Collected data entries:
******************************

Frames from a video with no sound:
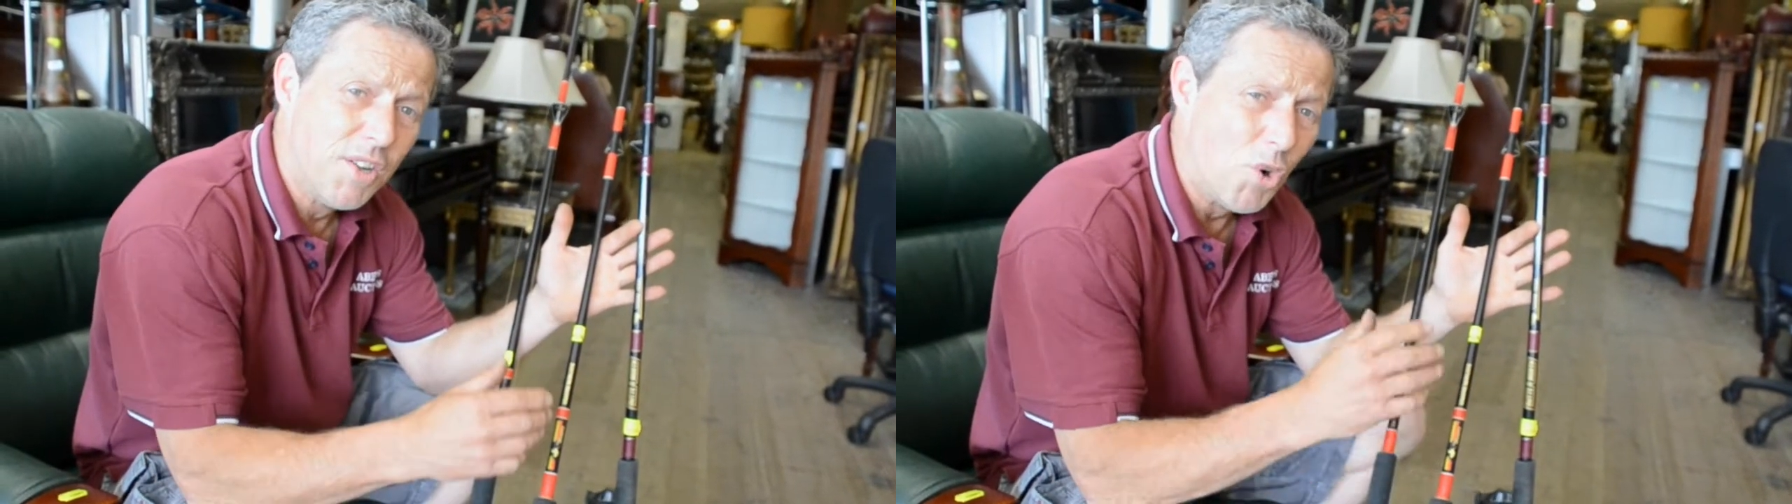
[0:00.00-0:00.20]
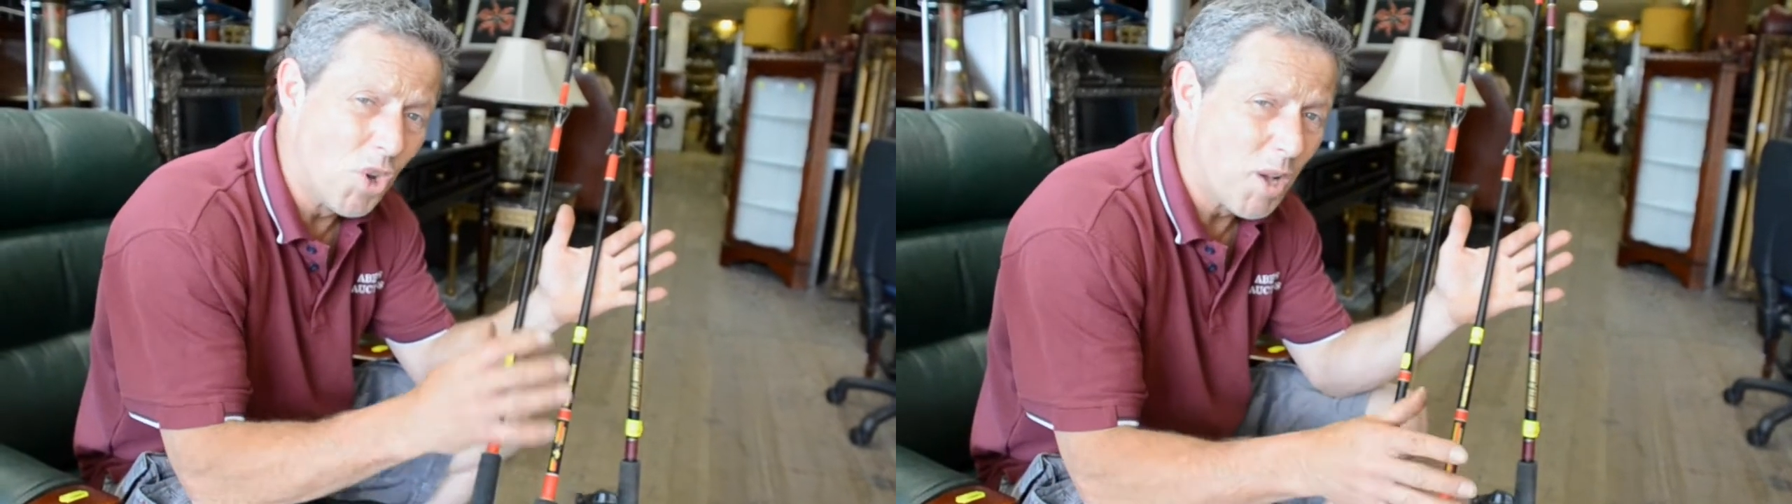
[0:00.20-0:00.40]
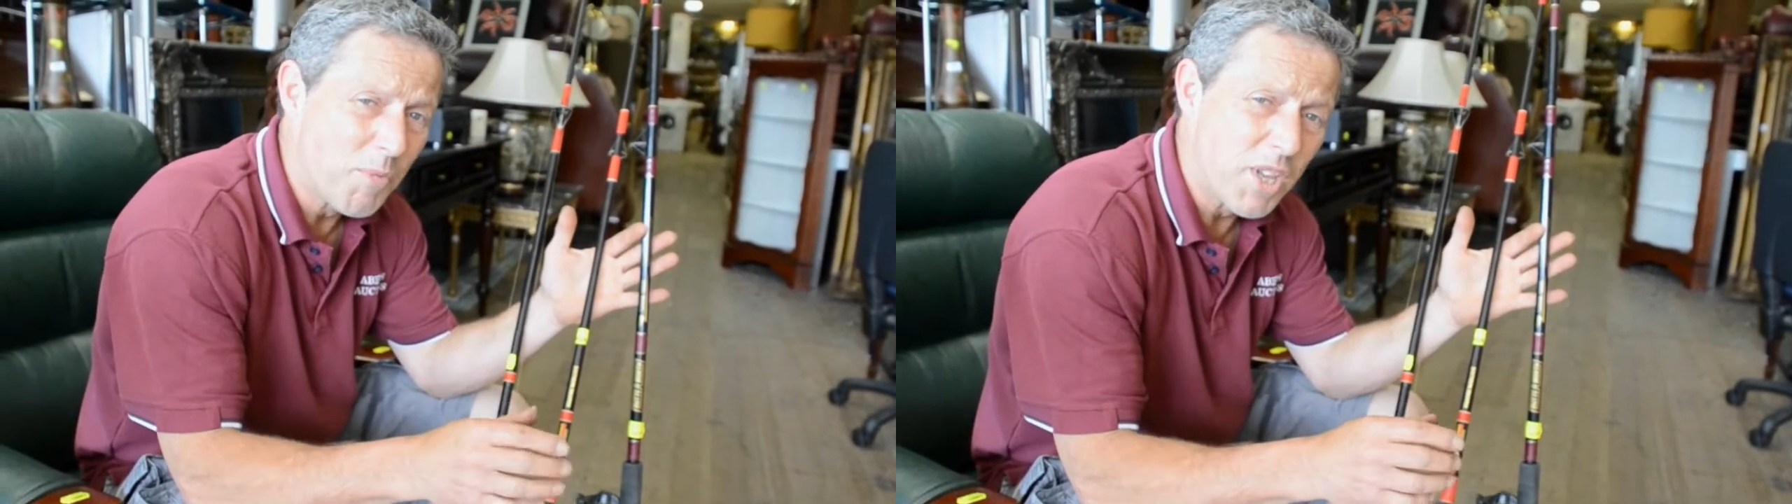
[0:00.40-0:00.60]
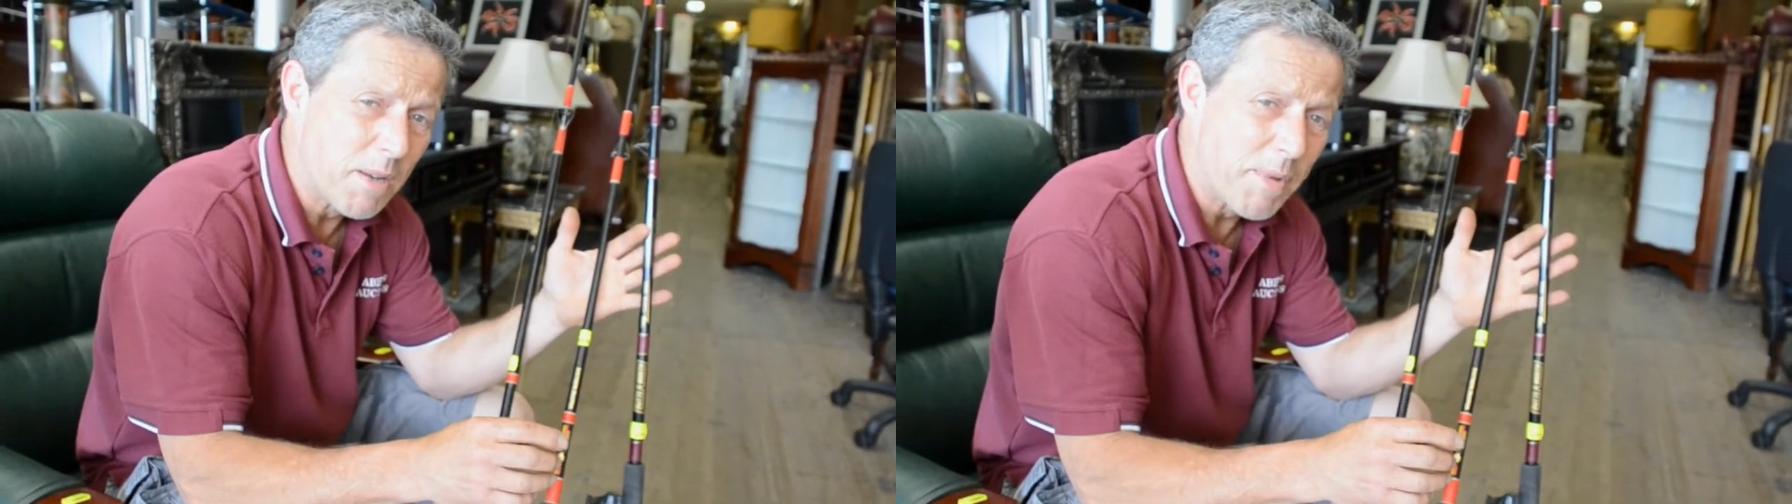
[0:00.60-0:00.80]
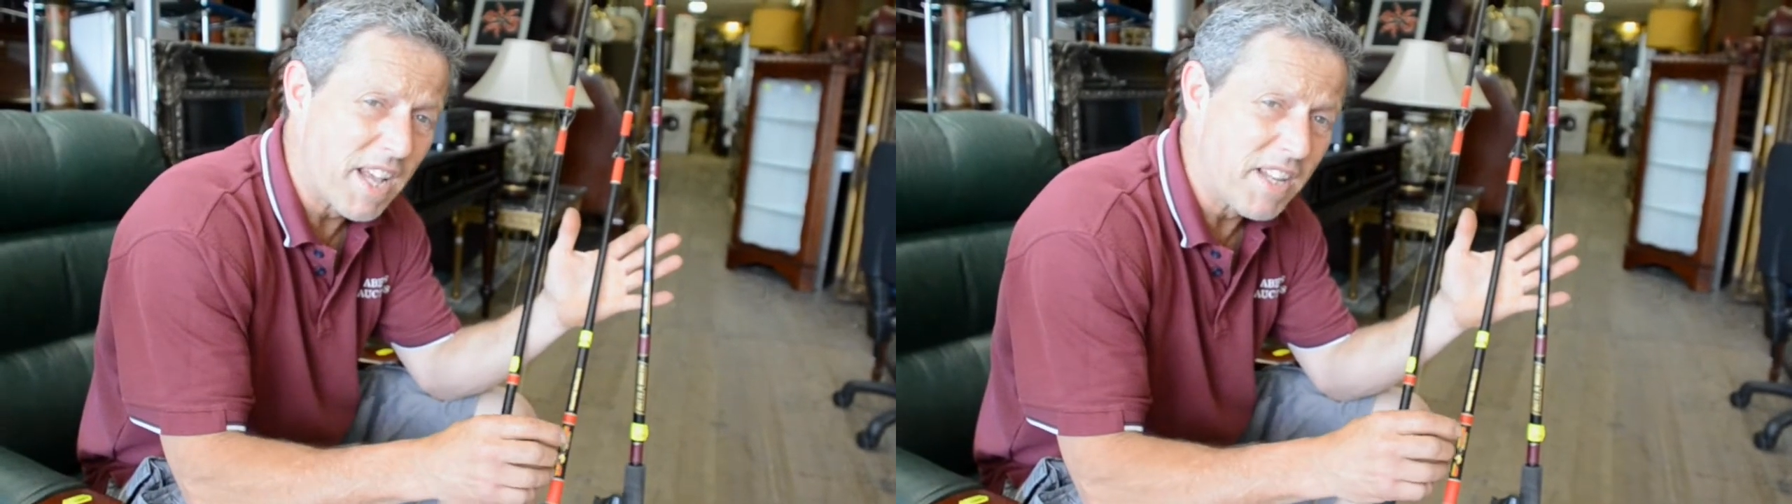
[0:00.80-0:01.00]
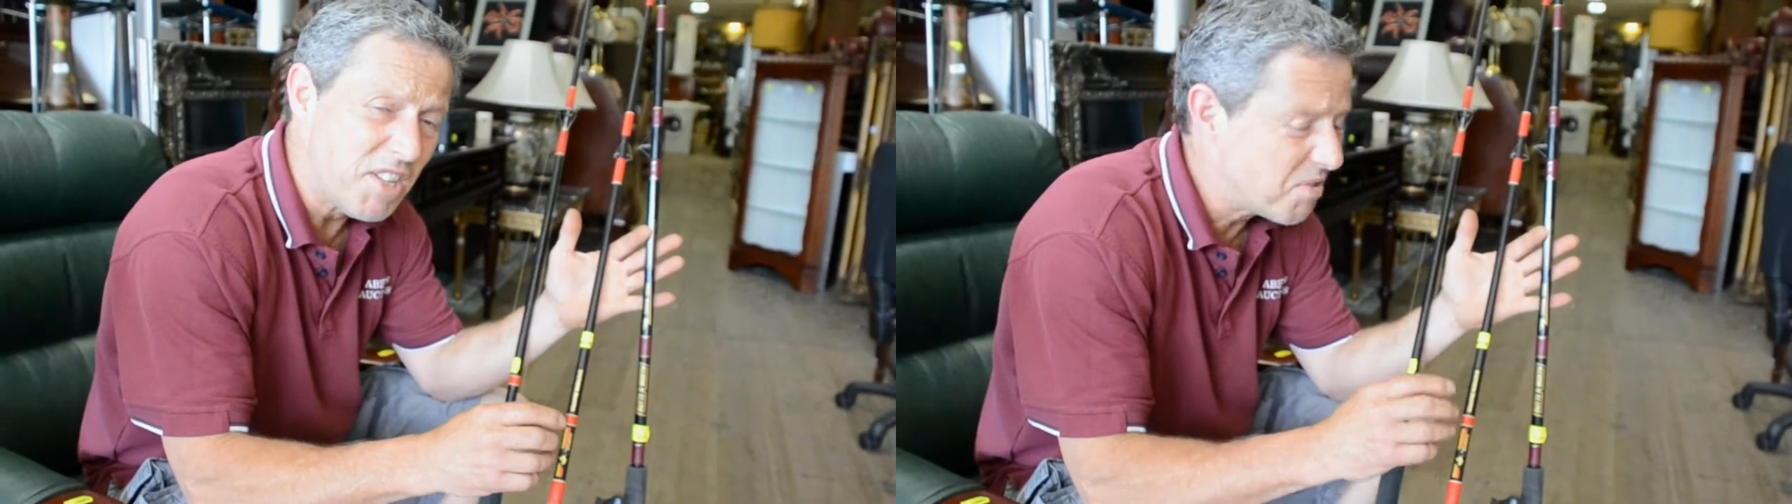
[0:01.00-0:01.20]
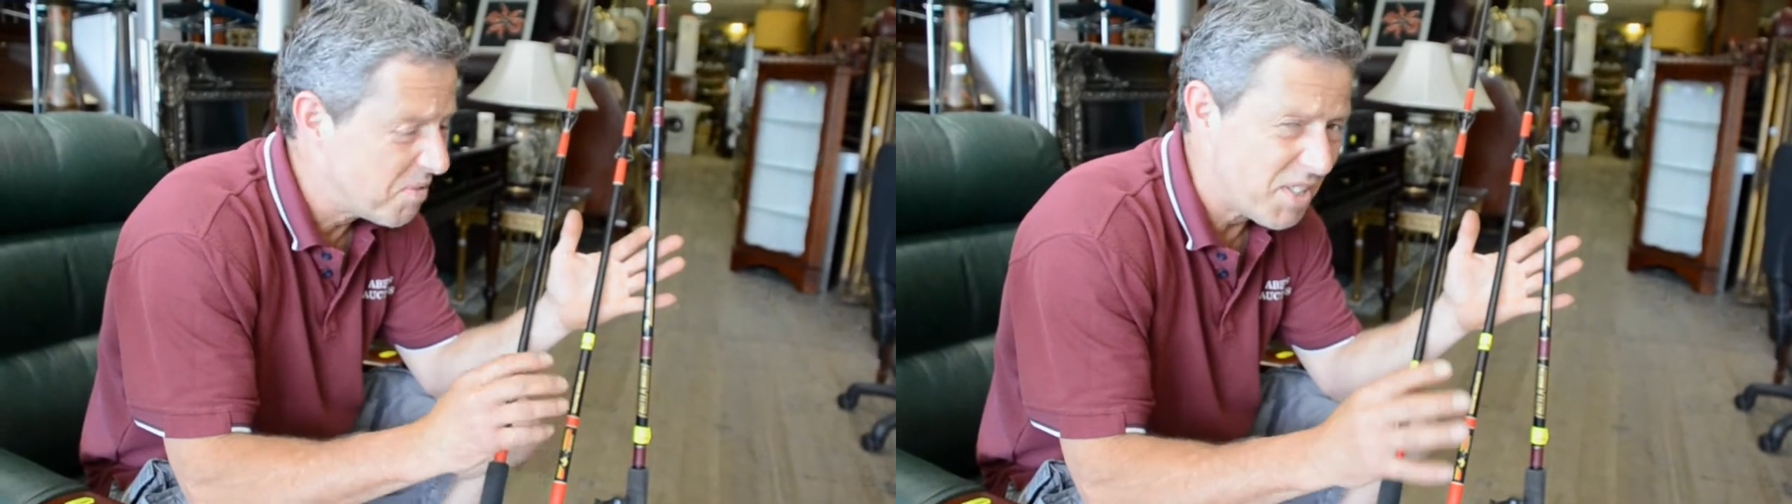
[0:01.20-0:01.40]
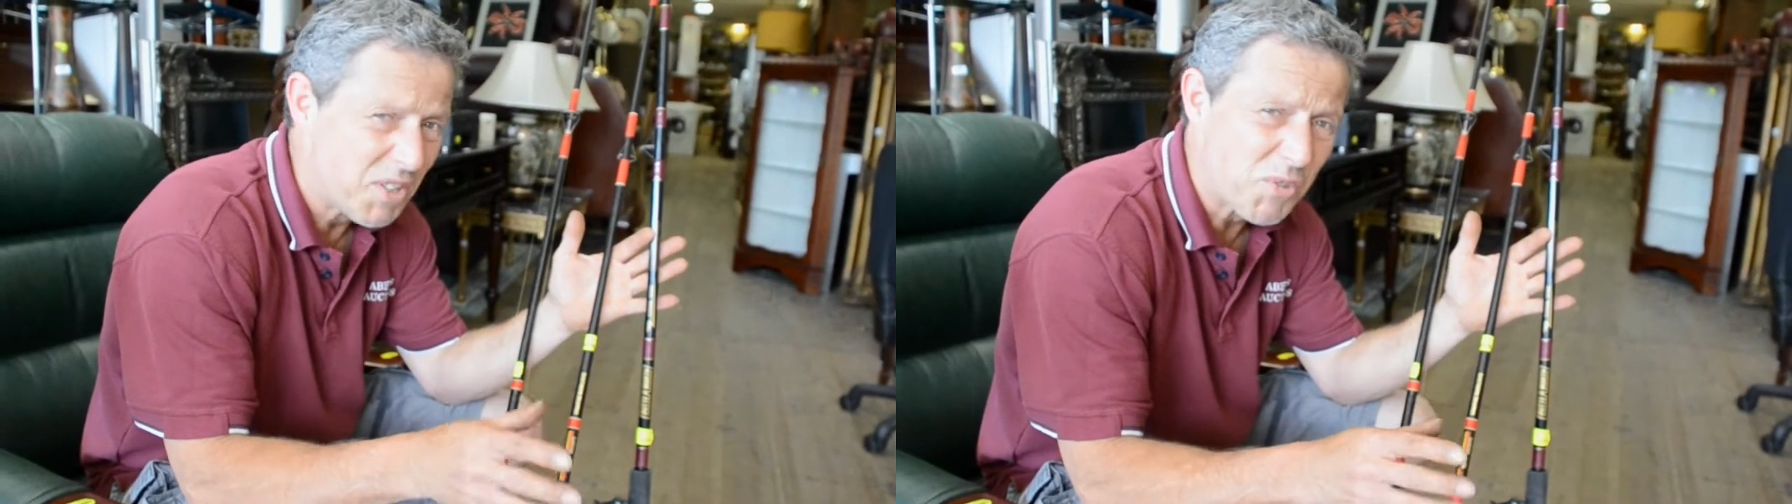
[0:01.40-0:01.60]
All I'm thinking about is
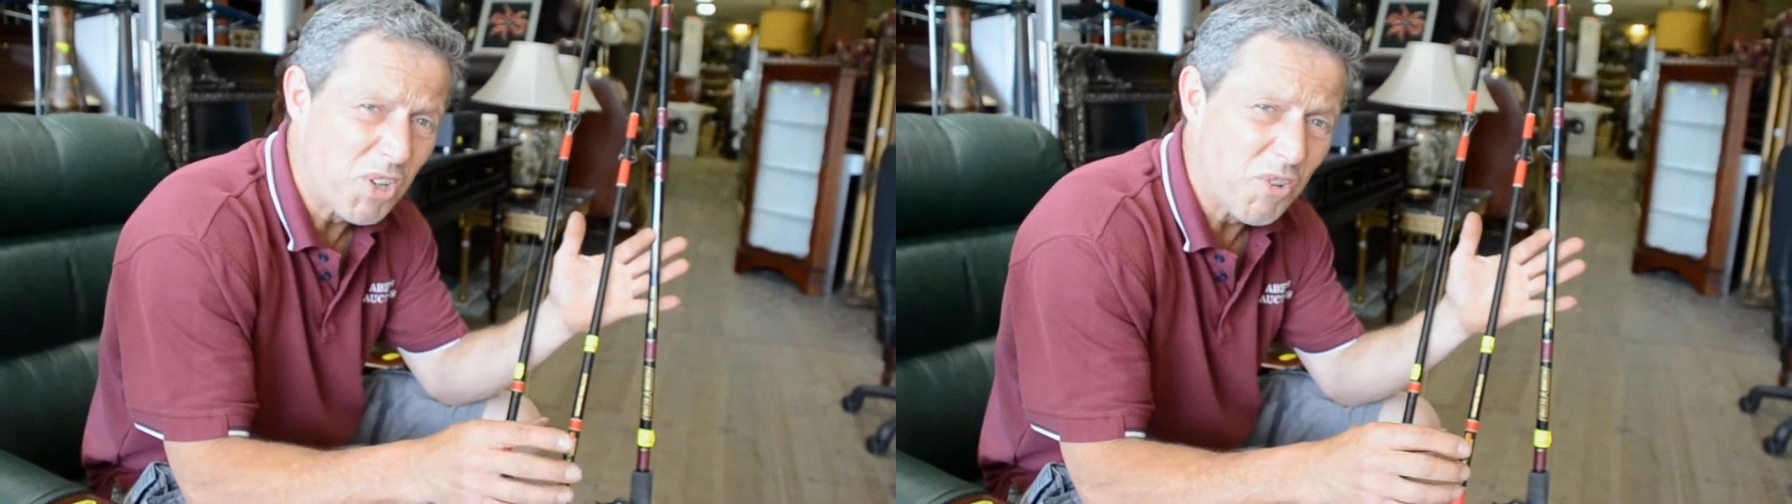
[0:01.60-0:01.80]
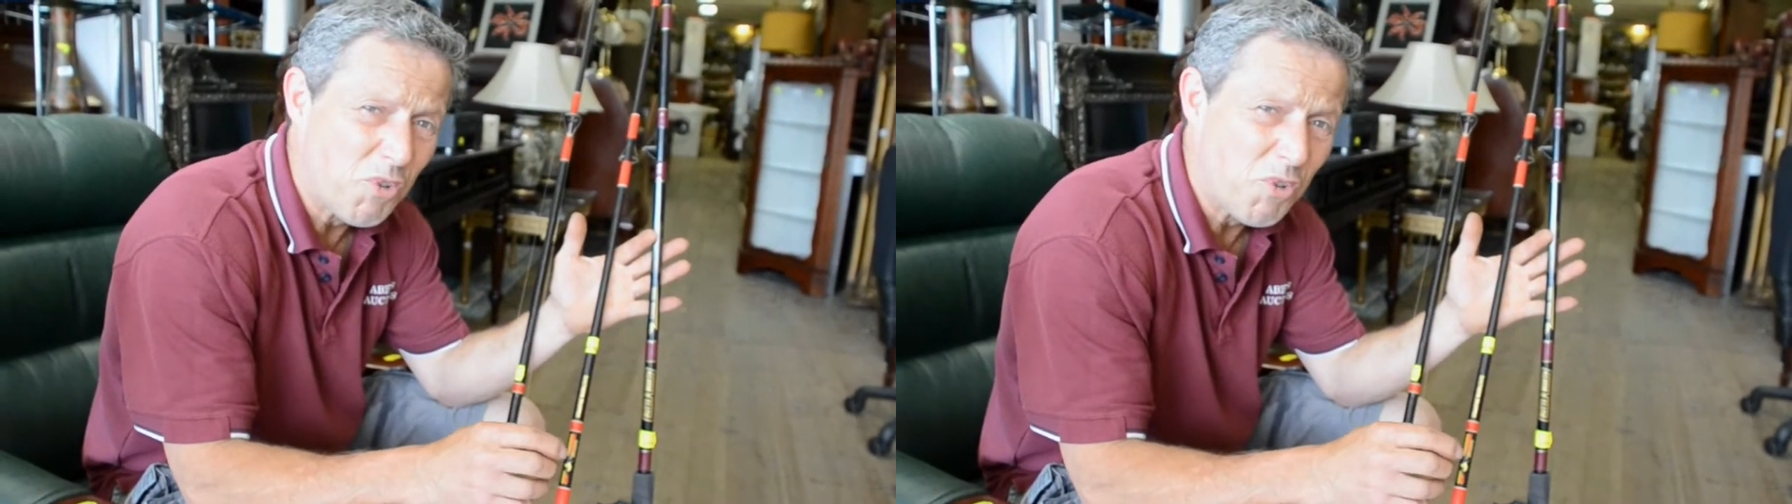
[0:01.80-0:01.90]
in three or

******************************

_INSTRUCTIONS FOR THE TASK_
The records above must be output exactly, except for their pictures.

_OUTPUT FOR THIS EXERCISE_
Frames from a video with no sound:
[0:00.00-0:00.20]
[0:00.20-0:00.40]
[0:00.40-0:00.60]
[0:00.60-0:00.80]
[0:00.80-0:01.00]
[0:01.00-0:01.20]
[0:01.20-0:01.40]
[0:01.40-0:01.60]
All I'm thinking about is
[0:01.60-0:01.80]
[0:01.80-0:01.90]
in three or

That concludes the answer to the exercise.